'Hitler Youth Hairdo' -Silly Fashion Statement or anti-Semitism?
Is it a sign of a burgeoning anti-Semitic movement – or a silly fashion statement? Some Jewish community officials, who did not wish to be named in order not to “fan any flames,” as one put it in an interview, have expressed concern over the latest style in haircuts – the “Jugend,” or the “Hitler Youth” hairdo that has begun gracing an increasing number of heads in the more “hip” areas of Manhattan.
The New York Times “outed” the hairdo in a weekend story, interviewing a Greenwich Village barber who says he has been getting many requests for the haircut from young men frequenting his shop. Although he prefers not to refer to it as such, says the barber, Sam Buffa, that's what the customers are asking for - “buzzed on the sides, longer on top and slicked back with a dab of pomade,” as the Times describes it.
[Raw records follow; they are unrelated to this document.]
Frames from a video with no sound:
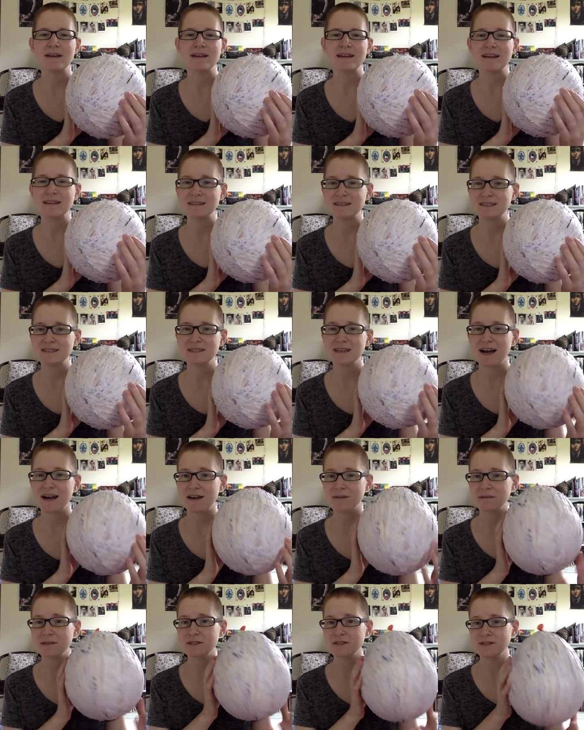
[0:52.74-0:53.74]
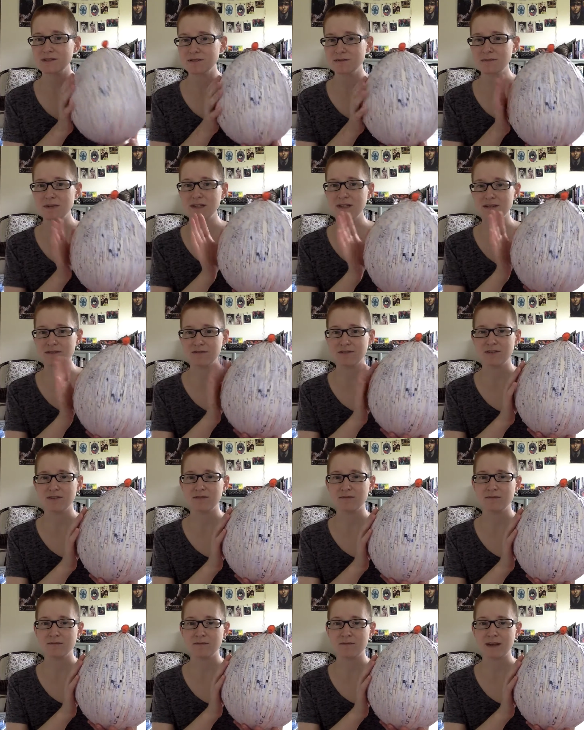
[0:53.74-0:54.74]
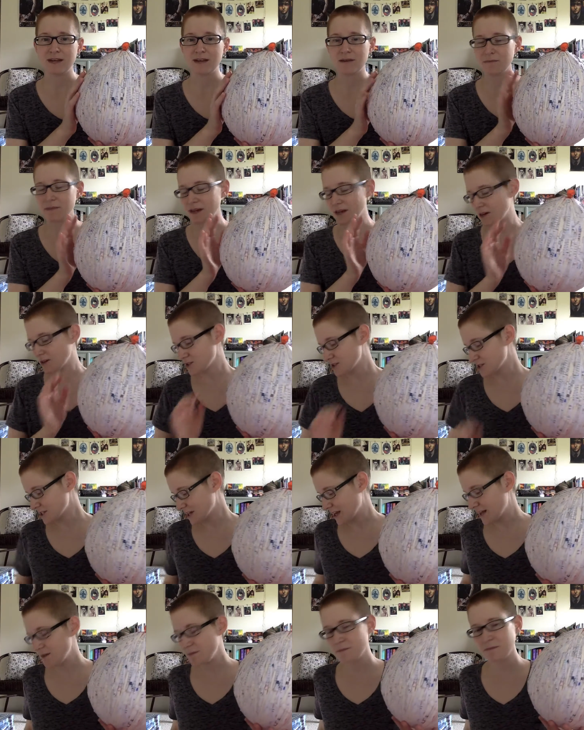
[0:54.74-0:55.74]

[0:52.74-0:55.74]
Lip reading: it's time consuming if you make a bigger shape,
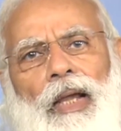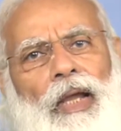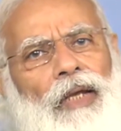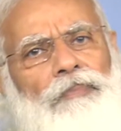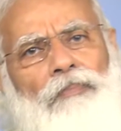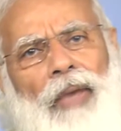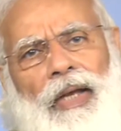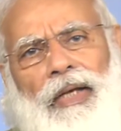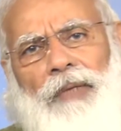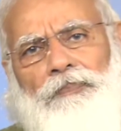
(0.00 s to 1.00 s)
In
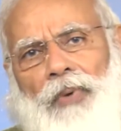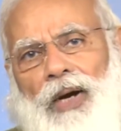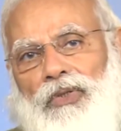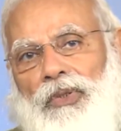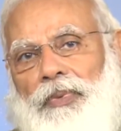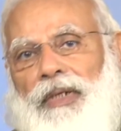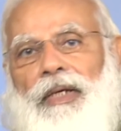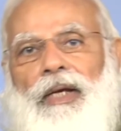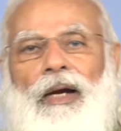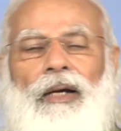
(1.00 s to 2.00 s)
many parts of
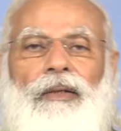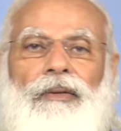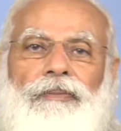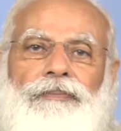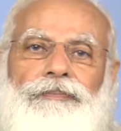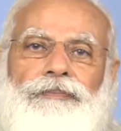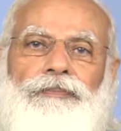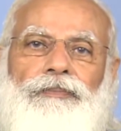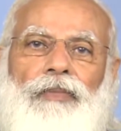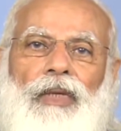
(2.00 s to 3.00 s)
India,
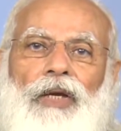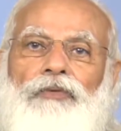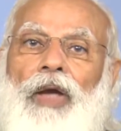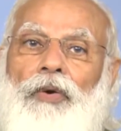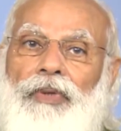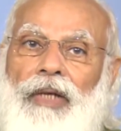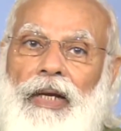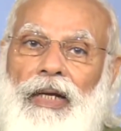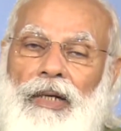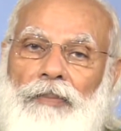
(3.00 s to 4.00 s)
we have
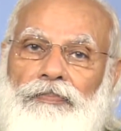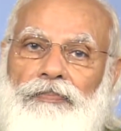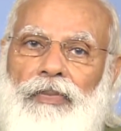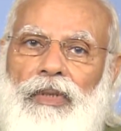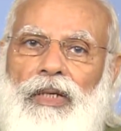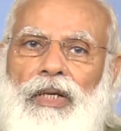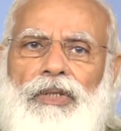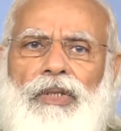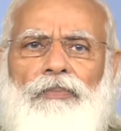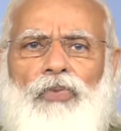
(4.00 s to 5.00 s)
taken up
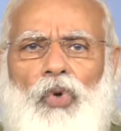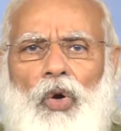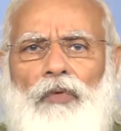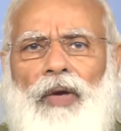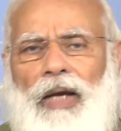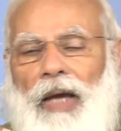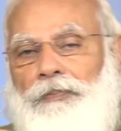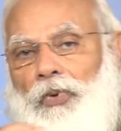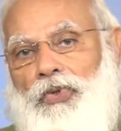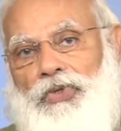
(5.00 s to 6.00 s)
some novel
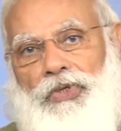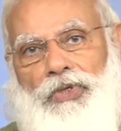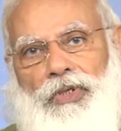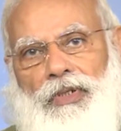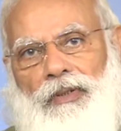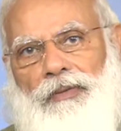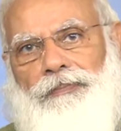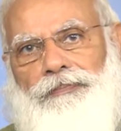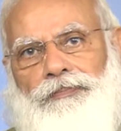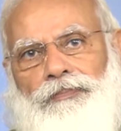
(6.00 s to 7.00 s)
approaches.
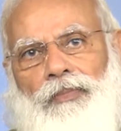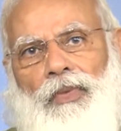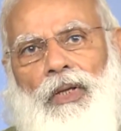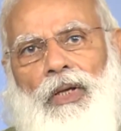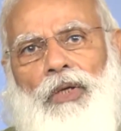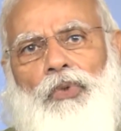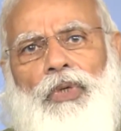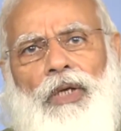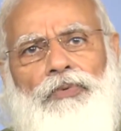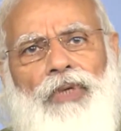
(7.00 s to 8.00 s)
To
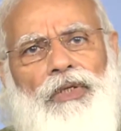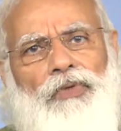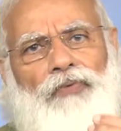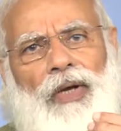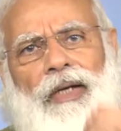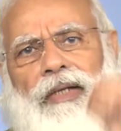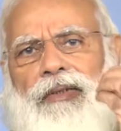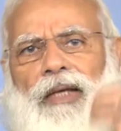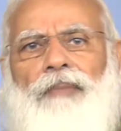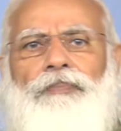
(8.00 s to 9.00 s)
give just one
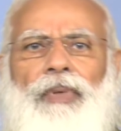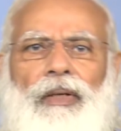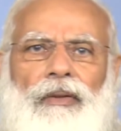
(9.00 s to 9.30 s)
example,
The haircut seems to be inspired, the Times said, by retro TV shows and movies depicting the 1920s and 1930s that have achieve popularity recently. The Times piece quoted a photographer as saying that he himself had sported the haircut, and that he had been unaware of any Hitler connections. In “any photography book of Paris in the ’30s, almost all the guys had that cut,” said the photographer, Scott Schuman.
But several activists in the Jewish community are not so sure that the “Jugend” is just another silly fashion statement. “Not that these are members of Hitler youth, but the fact that the term is thrown around so cavalierly is of concern,” said one activist in the New York Jewish community. “I am far from being someone who sees anti-Semitism in every little thing, but we have in recent weeks witnessed numerous attacks on Jews. Anti-Semitism seems to be in the air right now,” the activist said.
Several weeks ago, vandals set fire to several parked cars and scrawled anti-Semitic graffiti on nearby benches in the predominantly a heavily Jewish neighborhood of Midwood in what the police said was a hate crime. The arson took place along Ocean Parkway between Avenue I and Avenue J in what is commonly referred to as the Flatbush section where three cars; a BMW, a Lexus and a Jaguar, were set ablaze. In addition, the epithet “KKK” was scrawled on the side of a red van and swastikas and anti-Semitic slurs were found on benches. This area of Brooklyn, including Midwood and Borough Park, contains one of the largest concentrations of Holocaust survivors outside of Israel. Jewish residents of the area held a march and rally decrying the attack.